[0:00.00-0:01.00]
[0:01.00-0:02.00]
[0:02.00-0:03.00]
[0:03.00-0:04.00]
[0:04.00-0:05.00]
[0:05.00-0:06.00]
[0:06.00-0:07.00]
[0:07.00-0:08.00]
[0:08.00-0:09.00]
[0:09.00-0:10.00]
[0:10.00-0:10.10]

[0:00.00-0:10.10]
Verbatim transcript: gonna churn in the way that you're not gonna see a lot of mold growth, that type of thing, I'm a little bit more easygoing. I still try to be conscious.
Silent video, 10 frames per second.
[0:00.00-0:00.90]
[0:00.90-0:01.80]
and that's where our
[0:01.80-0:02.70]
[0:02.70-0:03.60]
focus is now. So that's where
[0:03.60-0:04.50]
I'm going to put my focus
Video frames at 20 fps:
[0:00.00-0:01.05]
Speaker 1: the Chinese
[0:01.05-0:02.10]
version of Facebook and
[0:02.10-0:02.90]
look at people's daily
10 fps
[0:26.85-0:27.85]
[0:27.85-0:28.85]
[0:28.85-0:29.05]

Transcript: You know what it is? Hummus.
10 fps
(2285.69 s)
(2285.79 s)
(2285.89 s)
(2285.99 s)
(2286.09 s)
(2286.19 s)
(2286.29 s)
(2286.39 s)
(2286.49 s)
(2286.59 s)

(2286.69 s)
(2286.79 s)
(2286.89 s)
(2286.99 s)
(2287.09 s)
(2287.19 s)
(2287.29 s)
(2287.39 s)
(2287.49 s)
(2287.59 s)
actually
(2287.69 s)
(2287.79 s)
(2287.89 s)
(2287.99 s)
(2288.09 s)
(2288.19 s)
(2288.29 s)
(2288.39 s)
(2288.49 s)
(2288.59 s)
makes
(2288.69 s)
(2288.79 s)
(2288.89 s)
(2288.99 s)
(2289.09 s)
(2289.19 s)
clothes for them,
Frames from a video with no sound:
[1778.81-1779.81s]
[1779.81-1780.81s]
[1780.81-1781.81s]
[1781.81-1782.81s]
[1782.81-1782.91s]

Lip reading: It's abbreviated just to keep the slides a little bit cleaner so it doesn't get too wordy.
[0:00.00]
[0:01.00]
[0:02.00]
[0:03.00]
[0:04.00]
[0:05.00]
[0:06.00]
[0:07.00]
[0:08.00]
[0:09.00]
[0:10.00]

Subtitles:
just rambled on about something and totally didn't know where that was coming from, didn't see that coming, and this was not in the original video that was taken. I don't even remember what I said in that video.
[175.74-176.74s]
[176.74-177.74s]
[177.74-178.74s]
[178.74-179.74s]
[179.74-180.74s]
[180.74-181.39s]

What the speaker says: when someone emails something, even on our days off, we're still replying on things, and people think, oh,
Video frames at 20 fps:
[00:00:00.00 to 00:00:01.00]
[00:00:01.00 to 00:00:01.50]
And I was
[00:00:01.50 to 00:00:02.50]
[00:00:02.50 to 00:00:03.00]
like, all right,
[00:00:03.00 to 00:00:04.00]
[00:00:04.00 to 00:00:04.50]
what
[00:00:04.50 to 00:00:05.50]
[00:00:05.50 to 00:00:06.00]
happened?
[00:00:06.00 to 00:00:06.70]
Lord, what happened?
::::::::::
## Work instructions
Reading through the records above, report each line in which the string "still" is found.

## Result of the exercise
Verbatim transcript: gonna churn in the way that you're not gonna see a lot of mold growth, that type of thing, I'm a little bit more easygoing. I still try to be conscious.
What the speaker says: when someone emails something, even on our days off, we're still replying on things, and people think, oh,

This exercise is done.